§ **Exercise material**

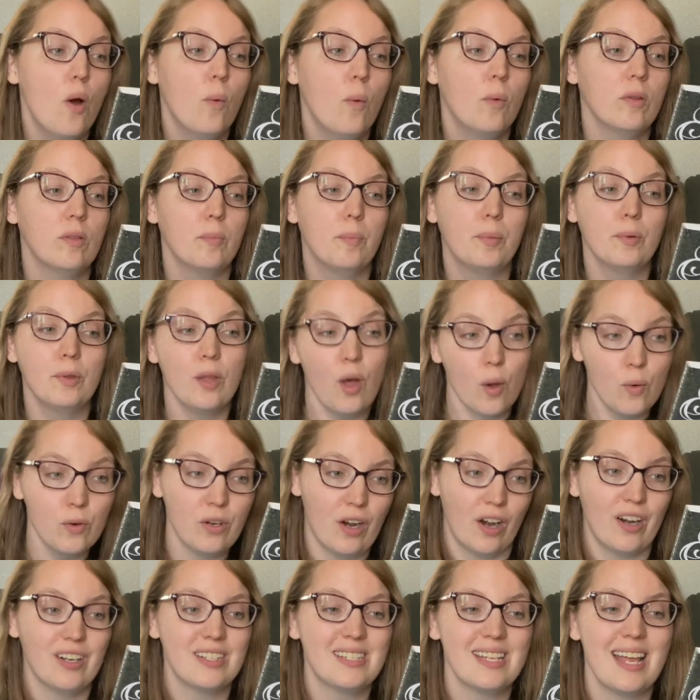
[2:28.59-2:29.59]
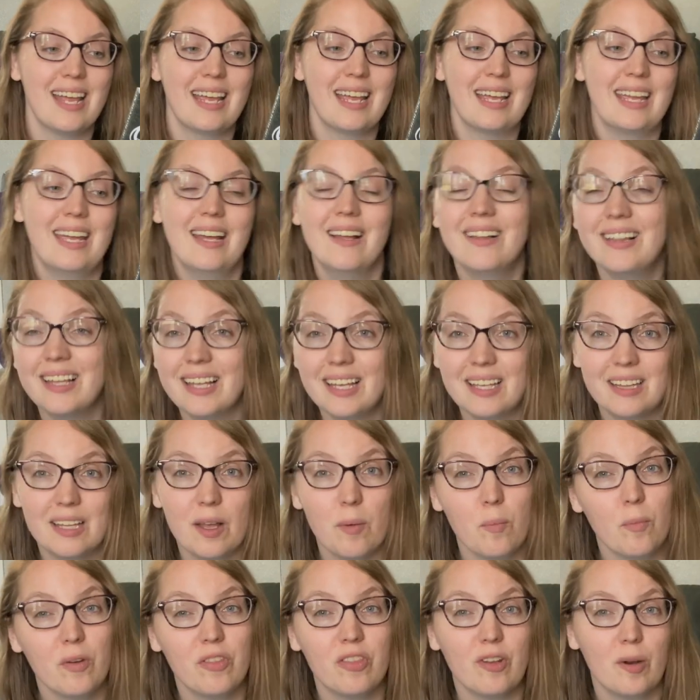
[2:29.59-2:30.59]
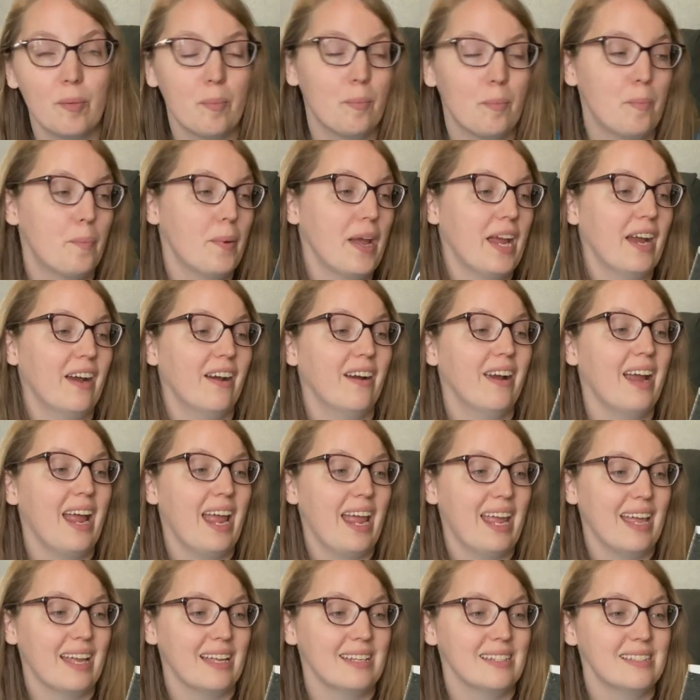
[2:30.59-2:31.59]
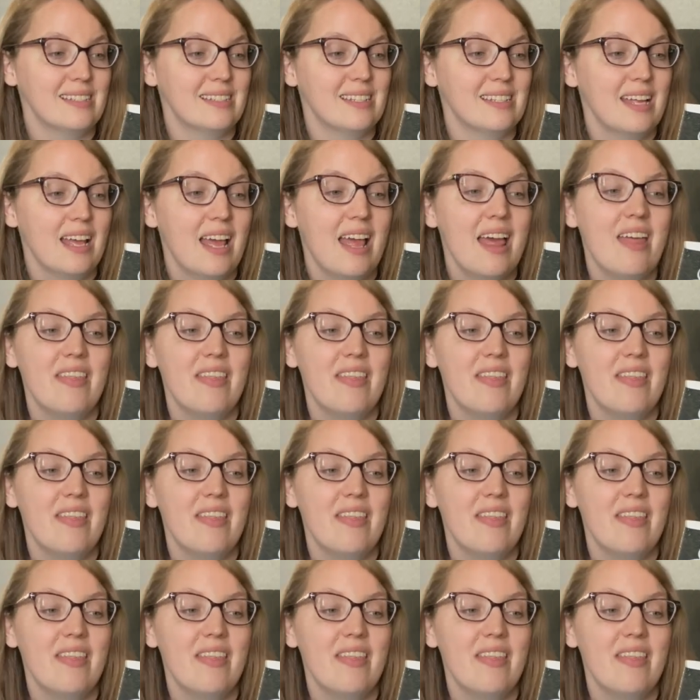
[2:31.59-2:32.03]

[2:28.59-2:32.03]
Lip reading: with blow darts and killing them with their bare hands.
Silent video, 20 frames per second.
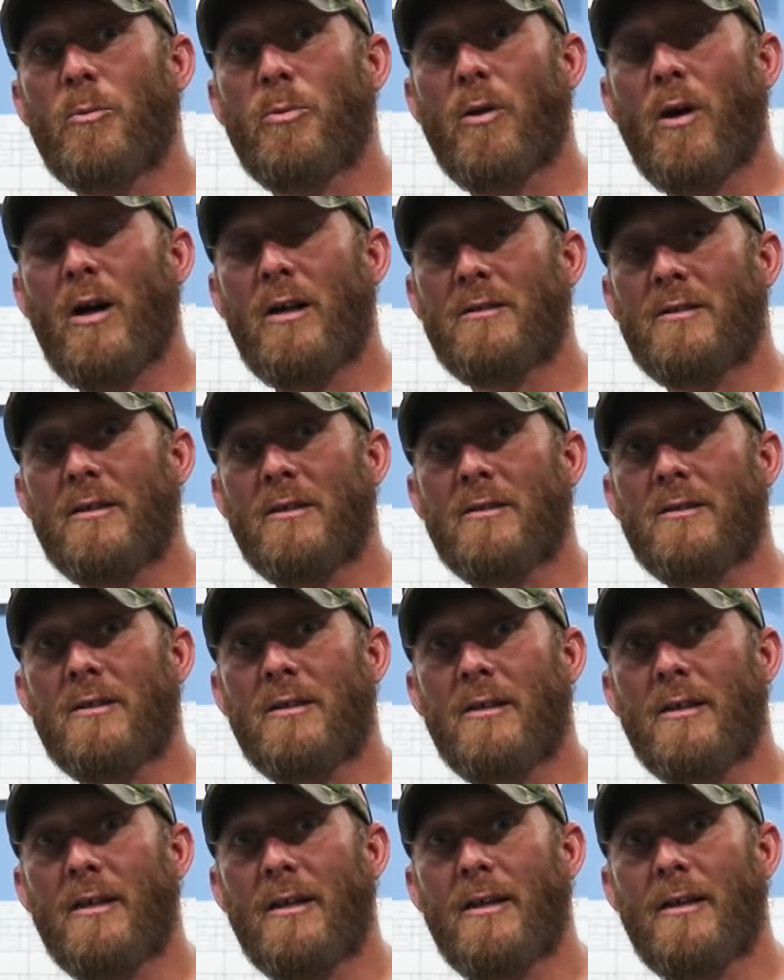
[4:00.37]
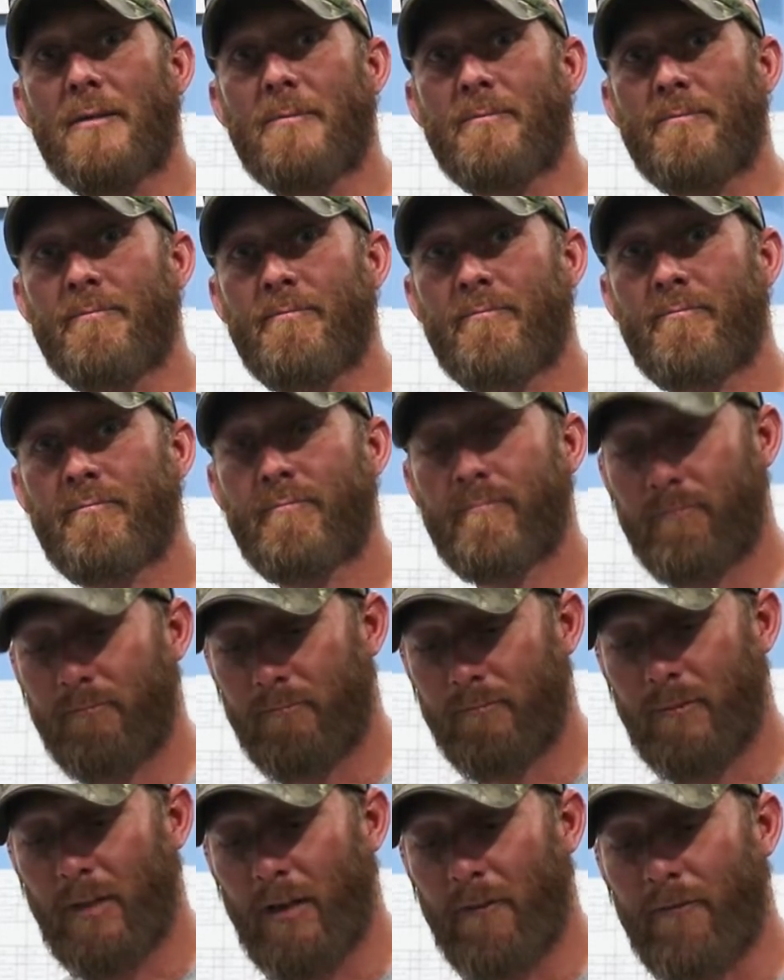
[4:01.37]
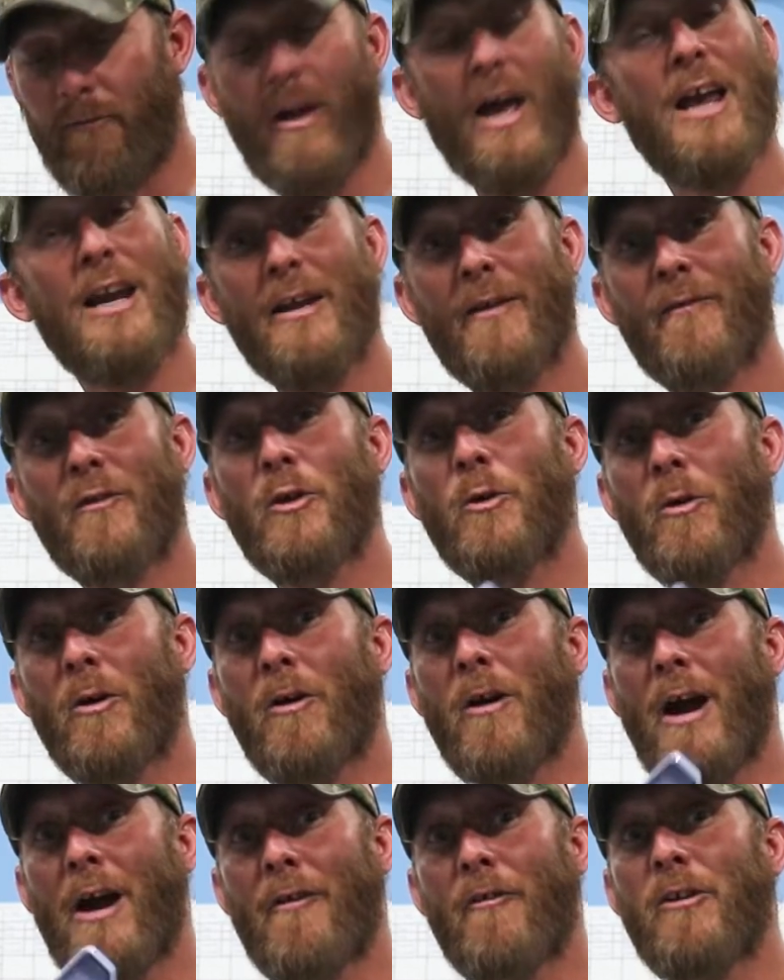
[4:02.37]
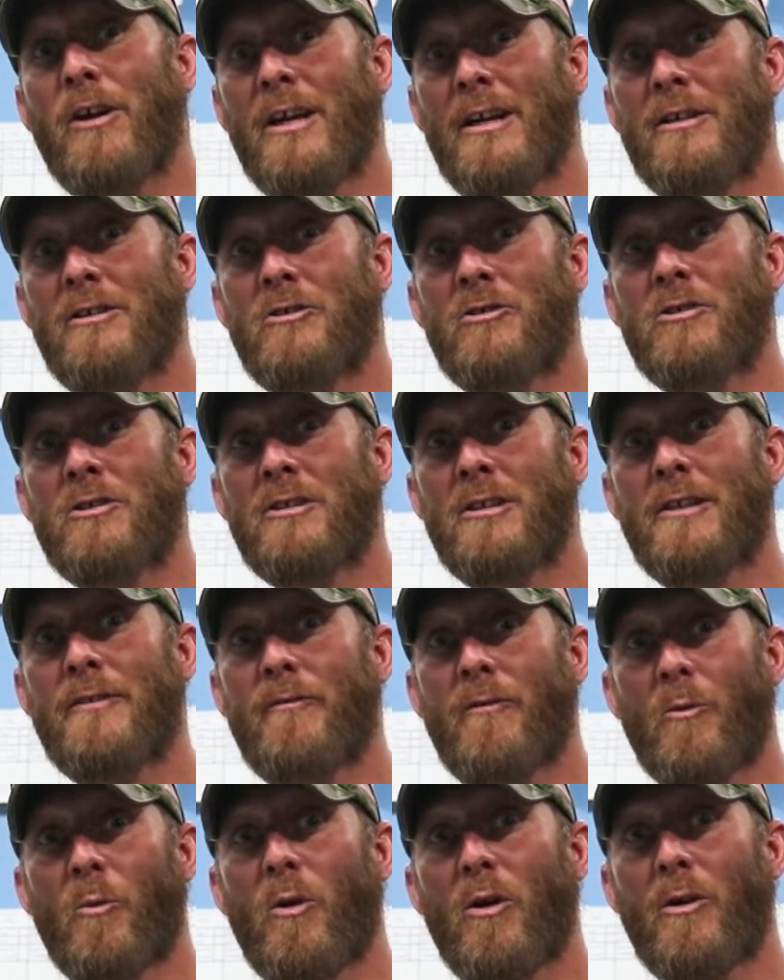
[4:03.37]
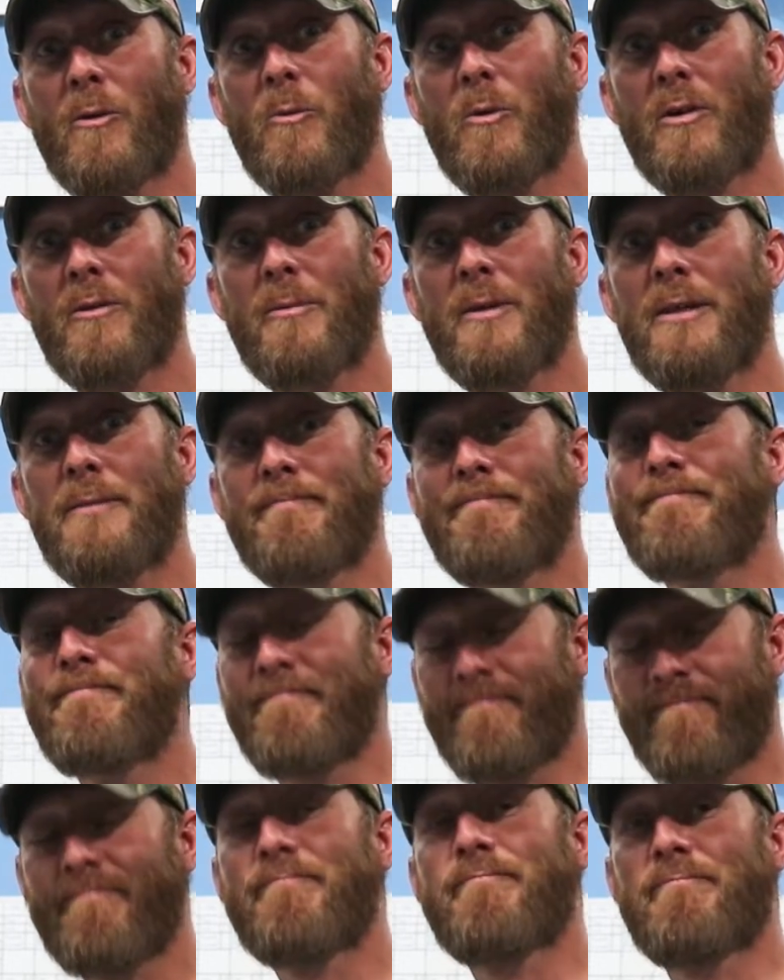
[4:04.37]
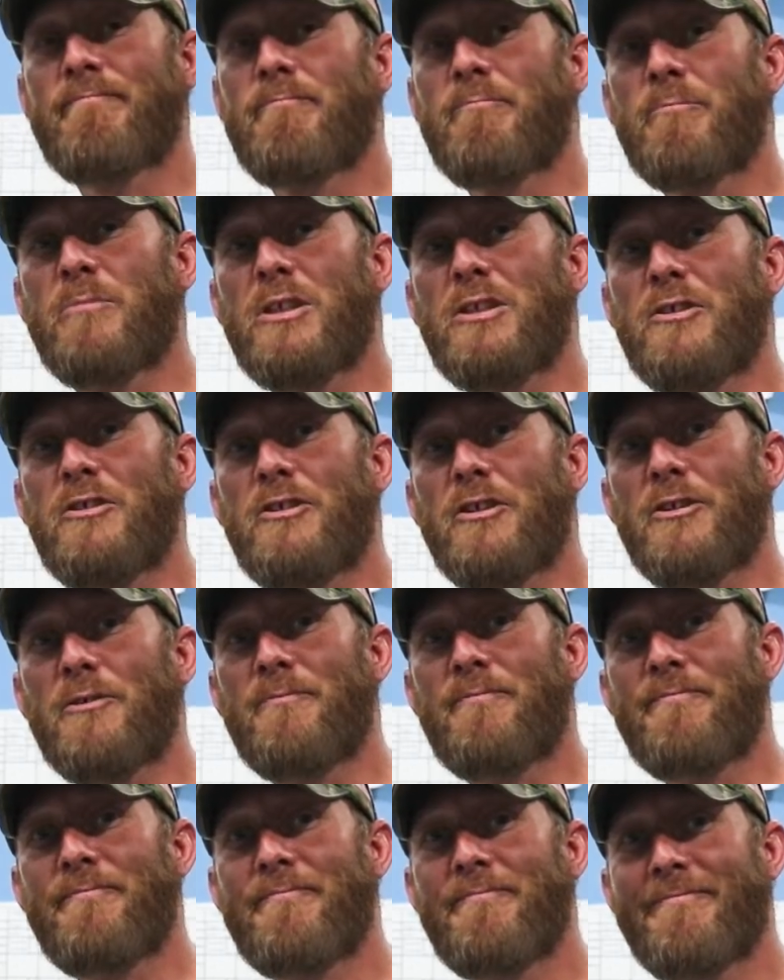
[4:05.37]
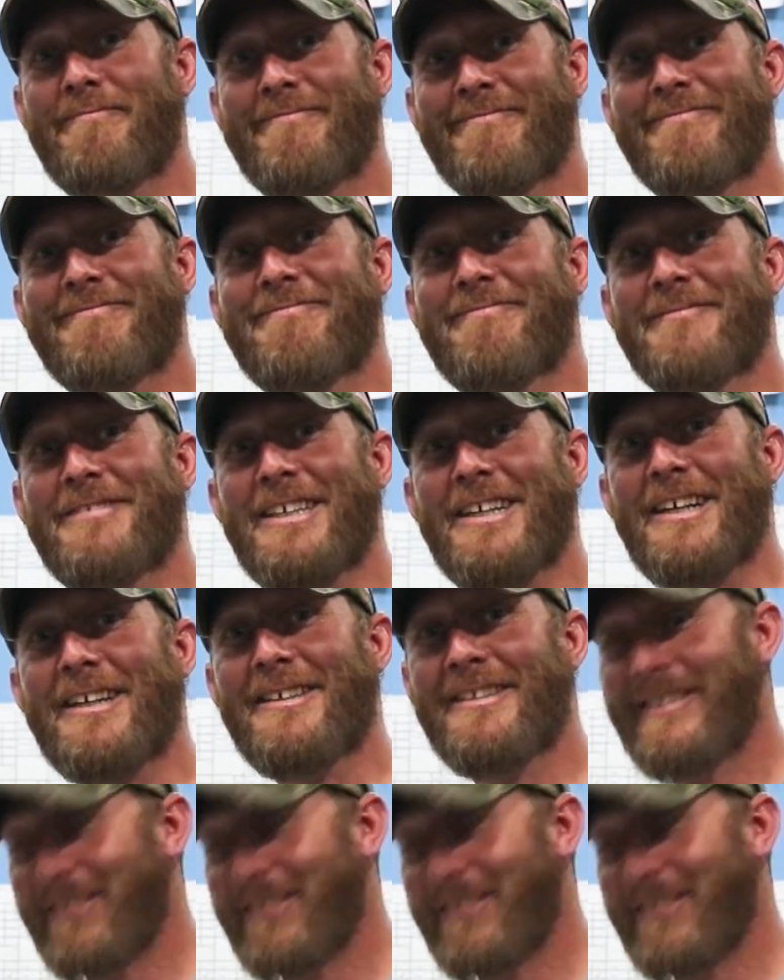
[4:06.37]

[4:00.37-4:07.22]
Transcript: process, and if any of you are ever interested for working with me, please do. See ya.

§ **Exercise aim**
Everything from the line with "[2:31.59-2:32.03]" through the last line of the listing should be retyped exactly, with both end lines kept and the pictures left out.

§ **Answer for the task**
[2:31.59-2:32.03]

[2:28.59-2:32.03]
Lip reading: with blow darts and killing them with their bare hands.
Silent video, 20 frames per second.
[4:00.37]
[4:01.37]
[4:02.37]
[4:03.37]
[4:04.37]
[4:05.37]
[4:06.37]

[4:00.37-4:07.22]
Transcript: process, and if any of you are ever interested for working with me, please do. See ya.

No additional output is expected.